In simpler terms, LoRA is like adding a small team of specialized workers to an existing factory, rather than building an entirely new factory from scratch. This allows for more efficient and targeted adjustments to the model.
LoRA is a state-of-the-art fine-tuning method proposed by Microsoft researchers to adapt larger models to particular concepts. A typical complete fine-tuning involves updating the weights of the entire model in each dense layer of the neural network. Aghajanyan et al.(2020) explained that pre-trained over-parametrized models actually reside on a low intrinsic dimension. LoRA approach is based on this finding, by by restricting weight updates to the residual of the model.
Suppose that $W_0\in \mathbb{R}^{d\times k}$ represents a pretrained weight matrix of size $\mathbb{R}^{d\times k}$ (i.e., a matrix of $d$ rows and $k$ columns in real numbers), and it changes by $\Delta W$ (the update matrix) such that the fine-tuned model’s weight are
$$ W’ = W_0 + \Delta W$$
LoRA use the technique lowers the rank of this update matrix $\Delta W$ by rank decomposition such that:
$$
\Delta W = B \times A
$$
where $B\in\mathbb{R}^{d\times r}$ and $A\in\mathbb{R}^{r\times k}$, such that $r\ll \min(k,d)$$.
By freezing $W_0$ (to save memory), we can fine-tune $A$ and $B$, which contain the trainable parameters for adaptation. This results in the fine-tuned model’s forward pass looking like this:
$$
h = W’x = W_0 x + BA x
$$
For Stable diffusion fine-tuning, it’s sufficient to apply rank decomposition to cross-attention layers (shaded below) which are responsible for integrating the prompt and image information. Specifically, the weight matrices $W_O$, $W_Q$, $W_K$, and $W_V$ in these layers are decomposed to lower the rank of the weight updates. By freezing other MLP modules and fine-tuning only the decomposed matrices $A$ and $B$, LoRA models can lead to smaller file sizes while being much faster.
Checkpoint or LoRA?
A checkpoint model is a complete, pre-trained model saved at a particular state during training. It contains all the parameters learned during training and can be used for inference or fine-tuning. However, fine-tuning a checkpoint model requires updating all the weights in the model, which can be computationally expensive and result in large file sizes (typically in several GBs for Stable Diffusion).
On the other hand, LoRA (Low-Rank Adaptation) models are much smaller and more efficient. It behaves as an adapter that builds on the top of a checkpoint model (foundation or base model). LoRA models update only a subset of a checkpoint model’s parameters (enhancing a checkpoint model). This enables these models to be small-sized (usually 2MB to 500MB) and be frequently fine-tuned for specific concepts or styles.

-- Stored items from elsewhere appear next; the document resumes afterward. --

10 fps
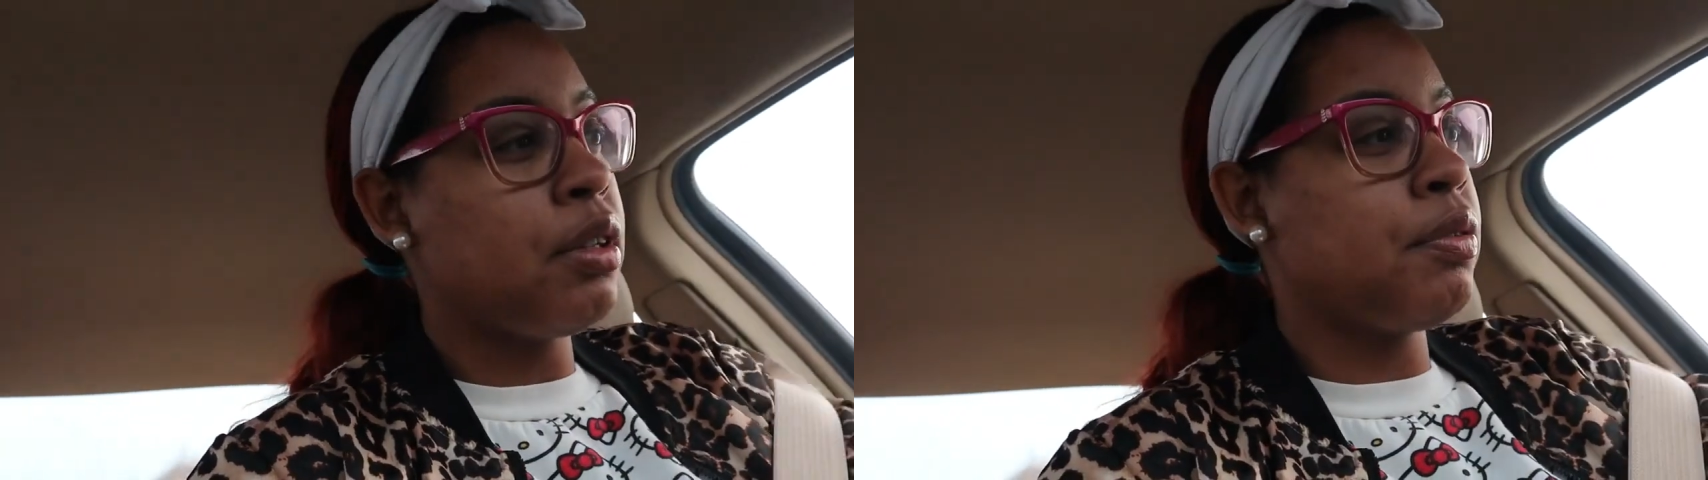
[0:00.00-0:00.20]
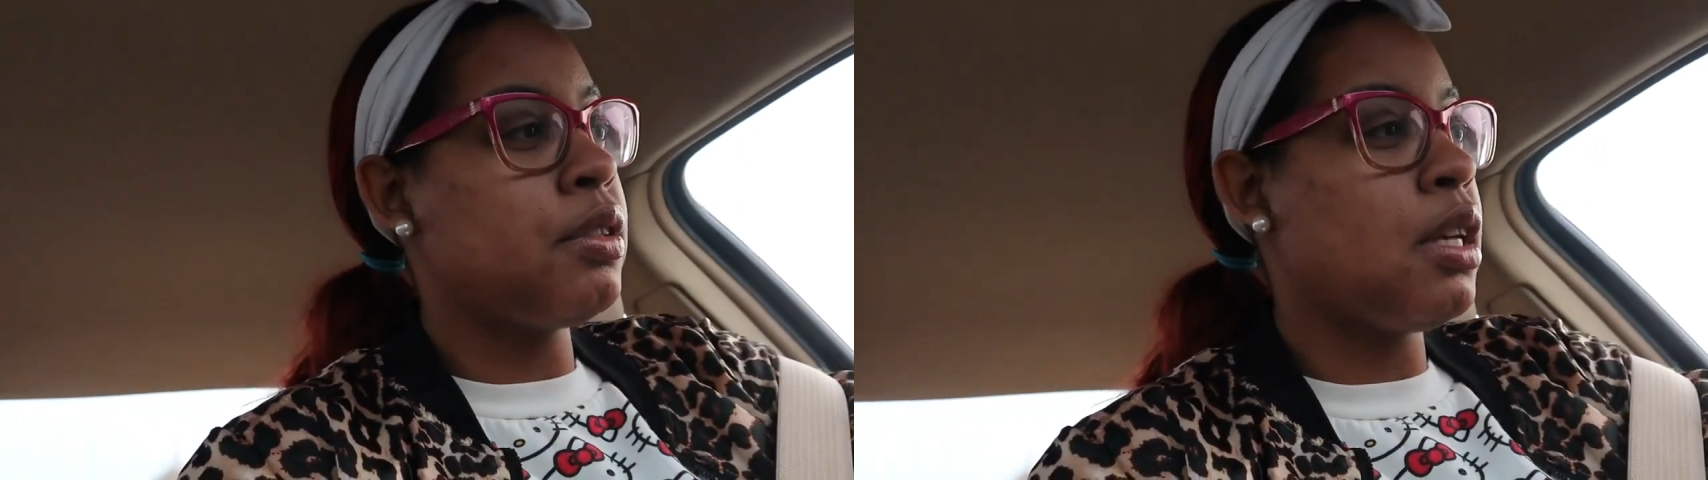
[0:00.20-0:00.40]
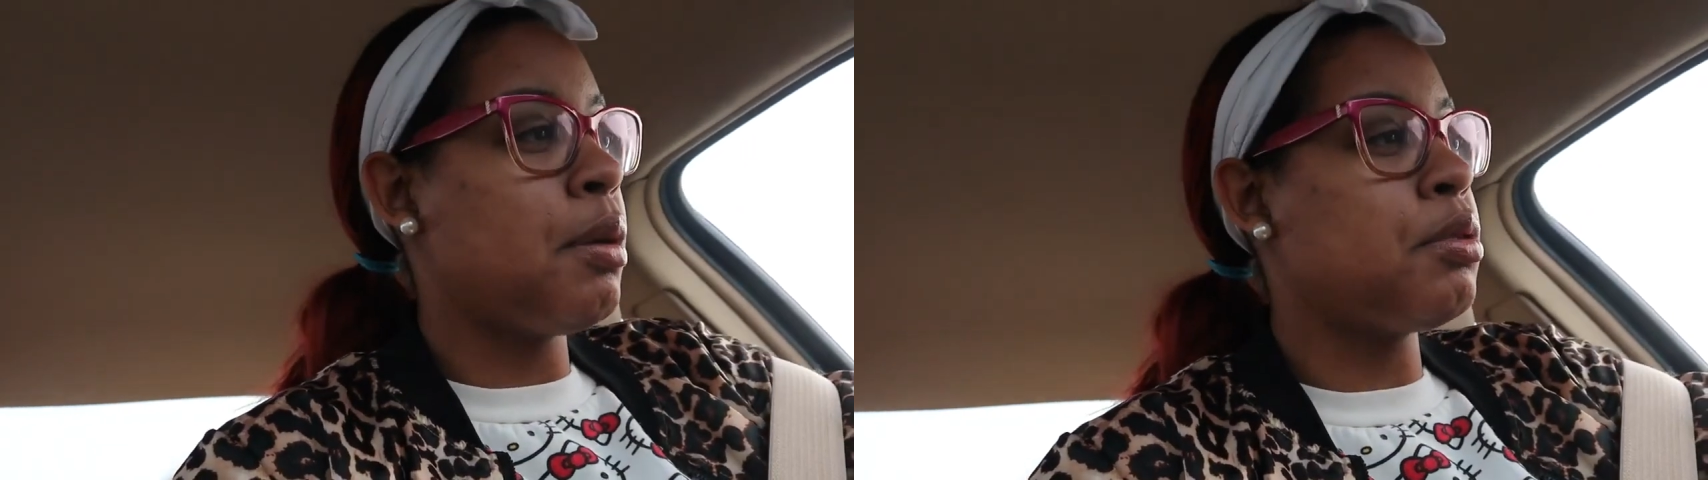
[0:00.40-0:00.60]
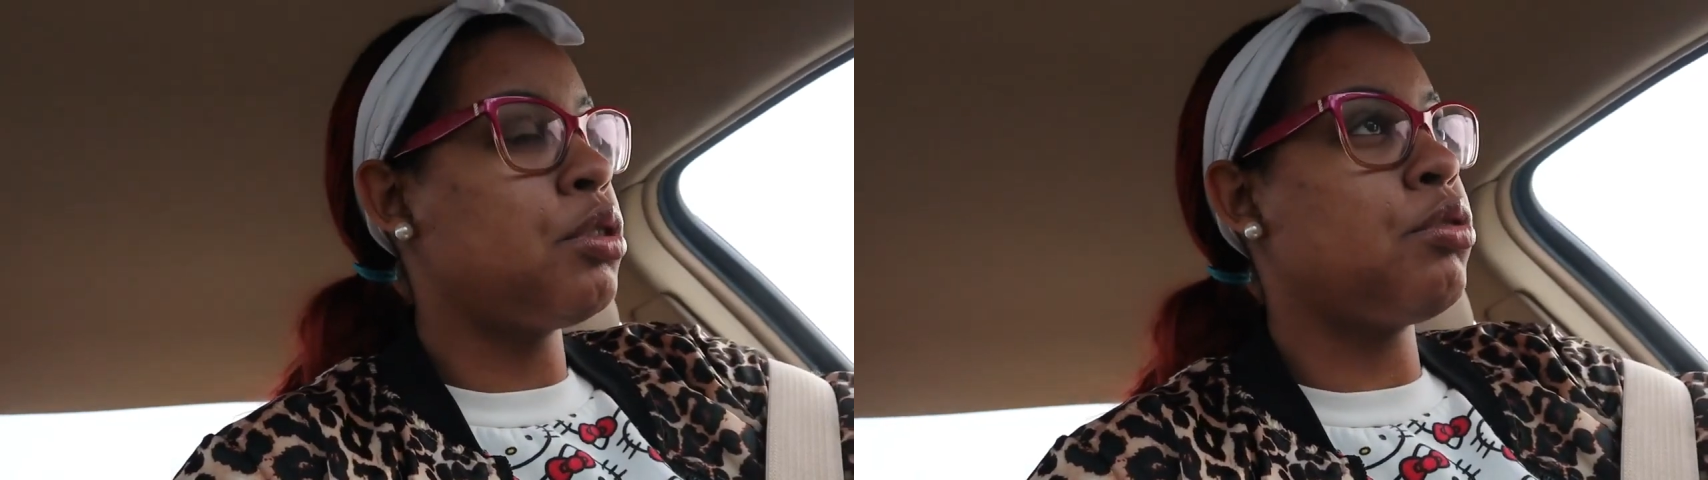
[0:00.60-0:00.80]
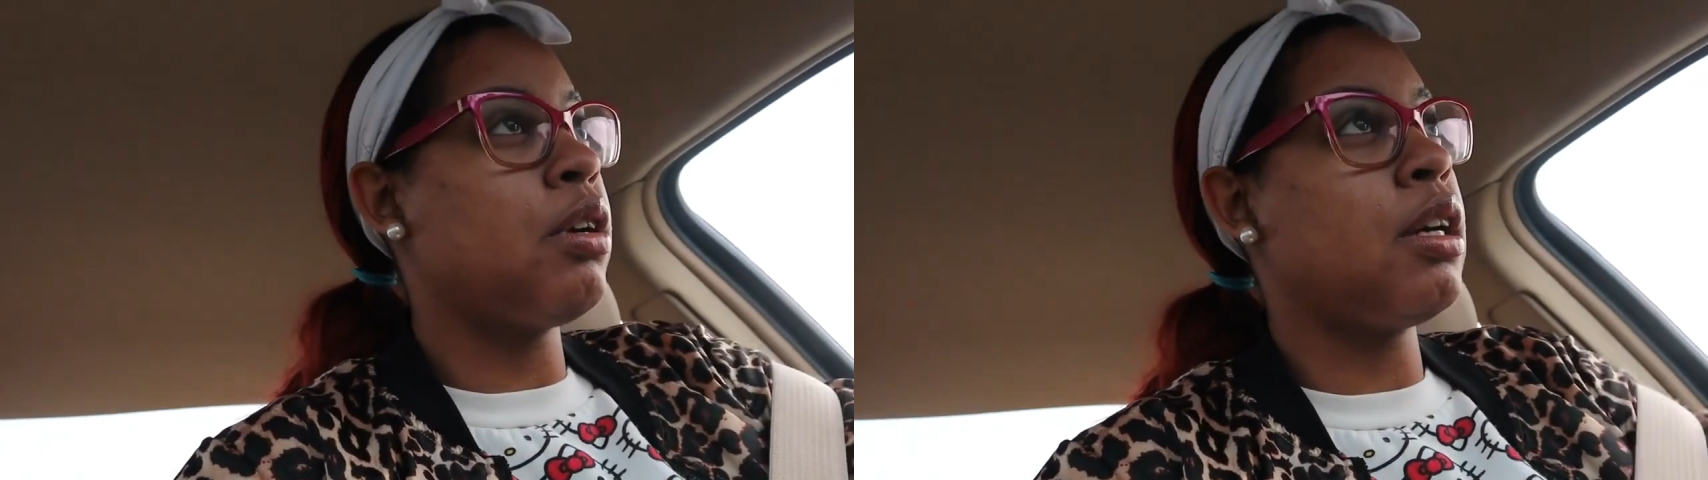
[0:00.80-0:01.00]
different types
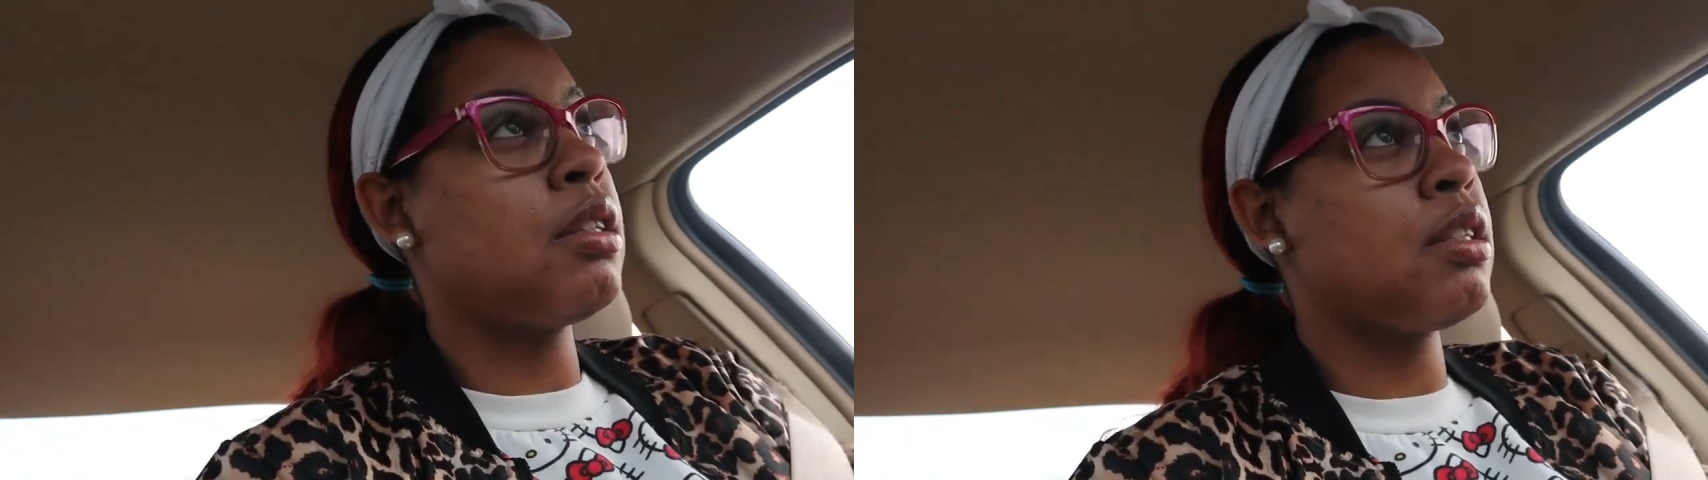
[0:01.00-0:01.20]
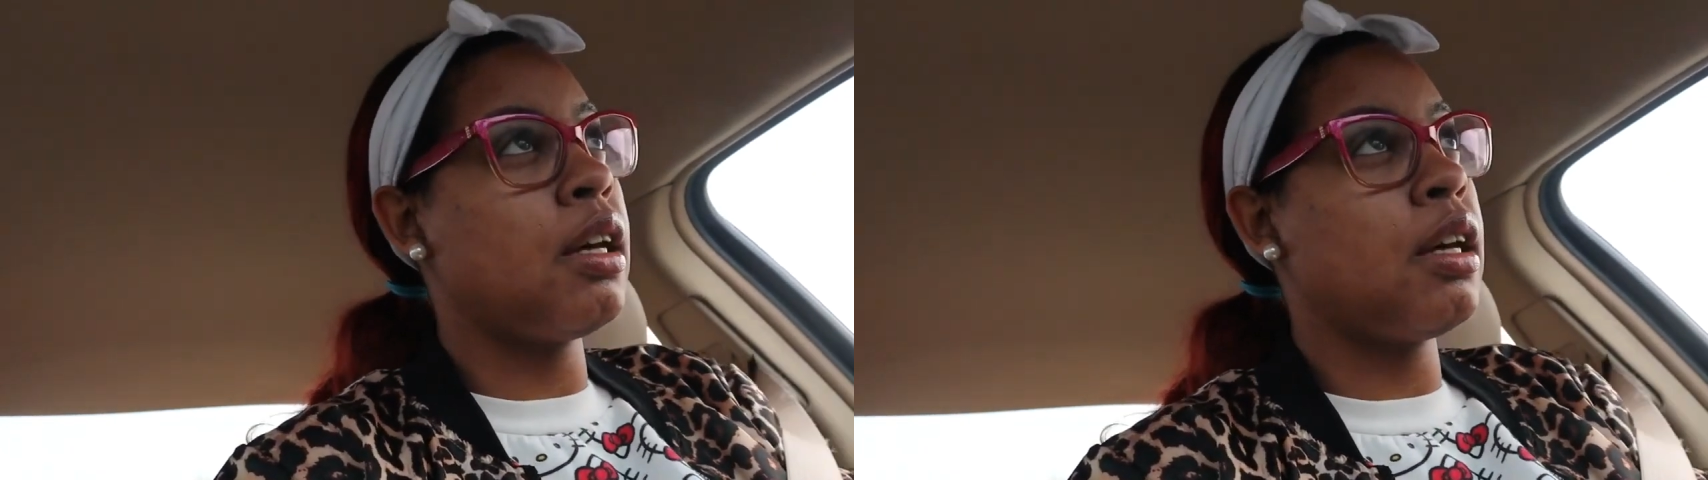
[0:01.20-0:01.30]
of drinks.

For example, fine-tuning a Stable Diffusion model may be done with DreamBooth. DreamBooth is a fine-tuning method that updates the entire model to adapt to a specific concept or style. While it can produce impressive results, it comes with a significant drawback: the size of the fine-tuned model. Since DreamBooth updates the entire model, the resulting checkpoint model can be quite large (approximately 2 to 7 GBs) and require a lot of GPU resources for training. In contrast, A LoRA model significantly requires less GPU requirements yet the inferences are still comparable to those of a Dreamboothed checkpoint.
While it is the most common, LoRA is not the only way to modify Stable Diffusion. Refer to the workflow as illustrated above, the crossattention module took input $\tau_\theta$, which usually resulted from converting the prompt text into text embeddings. Modifying the embedding is what Text Inversions do to change the behavior of Stable Diffusion. Textual Inversions is even smaller and faster than LoRA. However, Textual Inversions have a limitation: they only fine-tune the text embeddings for a particular concept or style. The U-Net, which is responsible for generating the images, remains unchanged. This means that Textual Inversions can only generate images that are similar to the ones it was trained on and cannot produce anything beyond what it already knows.
Examples of LoRA models
There are many different LoRA models within the context of Stable Diffusion. One way to categorize them is to base on what the LoRA model does:
- Character LoRA: These models are fine-tuned to capture the appearance, body proportions, and expressions of specific characters, often found in cartoons, video games, or other forms of media. They are useful for creating fan artwork, game development, and animation/illustration purposes.
- Style LoRA: These models are fine-tuned on artwork from specific artists or styles to generate images in that style. They are often used to stylize a reference image in a particular aesthetic.
- Clothing LoRA: These models are fine-tuned on artwork from specific artists or styles to generate images in that style. They are often used to stylize a reference image in a particular aesthetic.
Some examples are as follows:
The most popular place to find LoRA model files is on Civitai. If you are using the Stable Diffusion Web UI, all you need to do is to download the model file and put it into the folder stable-diffusion-webui/models/Lora
.
To use the LoRA from the Web UI, you just need to add the name of the LoRA in angle brackets as part of your prompt. For example, one of the image above is generated with the prompt:
best masterpiece,1girl,solo,incredibly absurdres,hoodie,headphones, street,outdoors,rain,neon lights, light smile, hood up, hands in pockets, looking away, from side, lineart, monochrome, <lora:animeoutlineV4_16:1>
The part “<lora:animeoutlineV4_16:1>” means to use the LoRA which the model file is named as animeoutlineV4_16.safetensors
, and apply it with weight 1. Note that in the prompt, nothing mentioned about the line art style except the reference to a LoRA model. Hence you can see that the LoRA model produced an enormous effect to the output. If you are curious, you can often find the prompt and other parameters used to generate the picture from those posted on Civitai.
As a final remark, LoRA depends on the model you used. For example, Stable Diffusion v1.5 and SD XL are incompatible in architecture so you need a LoRA that match the version of your base model.
Further Readings
Below are there papers introduced the LoRA fine-tuning techniques:
Summary
In this post, you learned what is LoRA in Stable Diffusion and why it is a lightweight enhancement. You also learned that using LoRA in Stable Diffusion Web UI is as easy as adding an extra keyword to the prompt There are many LoRA models developed by Stable Diffusion users and put up on the Internet for you to download. You can find one to easily change the generated result without much worrying on how to describe the style you want it to change.